The results indicate that novel MCDT tasks, especially lower-limb protocols, can outperform the traditional GAIT task in certain discrimination scenarios. Notably, two LLMF tasks (toe tapping and heel tapping) achieved higher accuracy than GAIT in distinguishing MCI from OA in the two-class model, with HTTP (heel tapping) reaching up to 93% accuracy. For multiclass challenges (OA, SCI, MCI), lower-limb tasks again showed robust performance, with TTHP (toe tapping) often providing strong discrimination. Upper-limb tasks demonstrated that increasing motor complexity (from FTAP to THFF) can improve detection of MCI against OA, albeit with more mixed results when SCI is included. Overall, the framework suggests that a diverse, task-rich MCDT battery offers more nuanced insights than walking alone.

Among methodological advances, the weighted DTC approach, which factors cognitive efficiency and commitment into the cost computation, yielded more accurate classification than traditional methods that rely solely on motor performance. This refinement reduces false negatives/positives by acknowledging that cognitive effort and engagement influence motor output under dual-task conditions.

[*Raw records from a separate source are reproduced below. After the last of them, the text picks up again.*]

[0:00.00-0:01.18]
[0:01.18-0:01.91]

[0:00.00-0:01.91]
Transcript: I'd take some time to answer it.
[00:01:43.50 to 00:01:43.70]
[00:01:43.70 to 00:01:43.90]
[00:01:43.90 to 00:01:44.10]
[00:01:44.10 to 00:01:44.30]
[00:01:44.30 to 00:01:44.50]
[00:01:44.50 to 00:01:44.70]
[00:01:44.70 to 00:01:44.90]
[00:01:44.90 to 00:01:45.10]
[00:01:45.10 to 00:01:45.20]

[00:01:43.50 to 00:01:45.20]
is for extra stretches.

Implications for Clinical Practice and Research

Several implications emerge from these preliminary findings. First, expanding MCDT protocols beyond gait can improve early detection of cognitive decline and provide more sensitive biomarkers for MCI and SCI. Second, lower-limb tasks, when embedded in a wearable platform, offer a practical and scalable route for home-based or remote assessment, potentially increasing screening reach in aging populations. Third, integrating cognitive-performance proxies into DTC calculations provides a more faithful representation of participants’ cognitive reserves and engagement, which could improve longitudinal tracking of disease progression or response to interventions.

Limitations include the modest sample size and cross-sectional design, which constrain causal inferences and generalizability. The study underscores the need for larger, longitudinal studies to validate the robustness of pooled MCDT indices across diverse populations and disease subtypes. Future work should also explore optimal motor loads and task order to maximize diagnostic yield, as well as potential combinations of MCDT indices with other digital biomarkers, neuroimaging, and genetic data.

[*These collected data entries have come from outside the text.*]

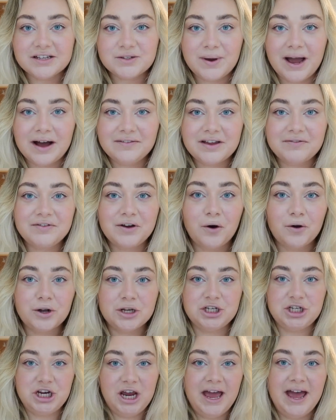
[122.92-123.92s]
it. So we have to have it on
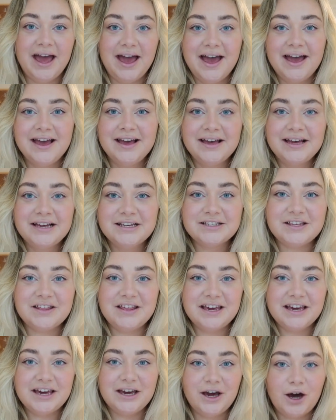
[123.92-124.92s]
a chair so
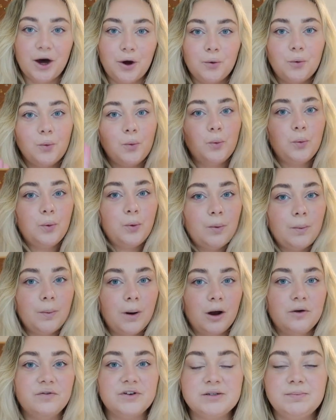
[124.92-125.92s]
that it can go
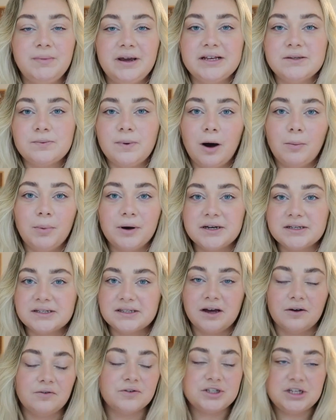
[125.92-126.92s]
over to me as well, because
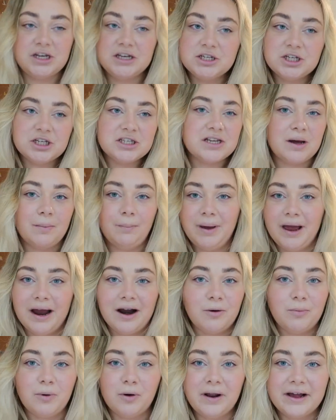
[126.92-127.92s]
I was, it's just
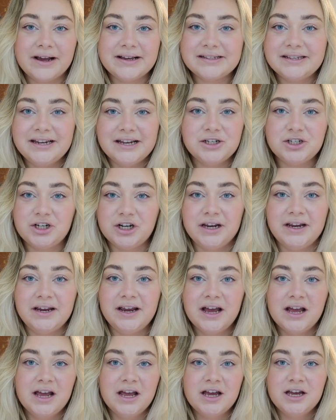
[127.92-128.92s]
unbearable. Like, it's
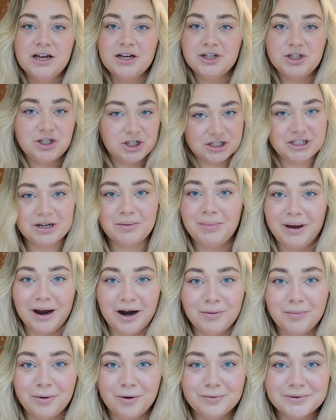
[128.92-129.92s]
literally just
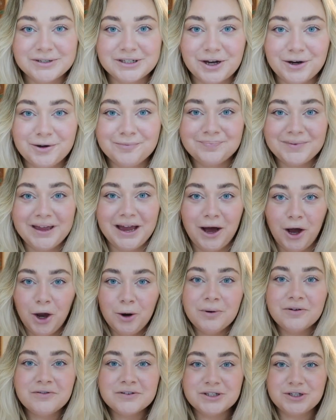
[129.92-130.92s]
unbearable. So yeah, I
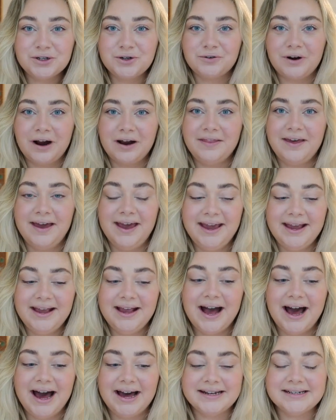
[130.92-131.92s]
hope everyone's doing all right in the
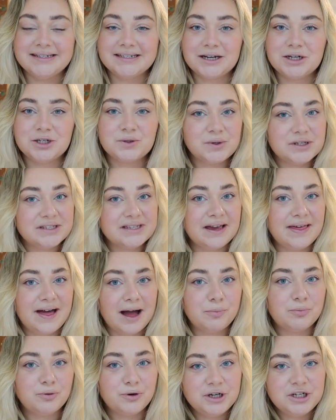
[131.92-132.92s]
heat, and I just want to say that
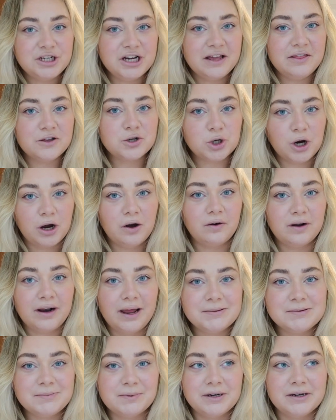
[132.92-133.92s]
I appreciate the try on
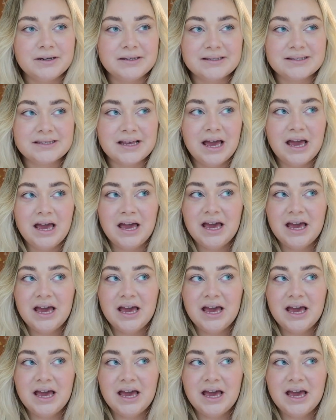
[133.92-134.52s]
clips, because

Conclusion: A Flexible, Noninvasive Tool for Dementia Screening

Sensorized MCDT protocols hold promise as a low-cost, noninvasive augmentation to current dementia screening. By leveraging a spectrum of upper- and lower-limb tasks and incorporating cognitive performance into the analysis, clinicians may gain early, actionable insights into cognitive decline trajectories. As the field moves toward home-based monitoring and continuous assessment, this framework could become a cornerstone of a continuum of care, enabling timely intervention and closer tracking of therapeutic effects.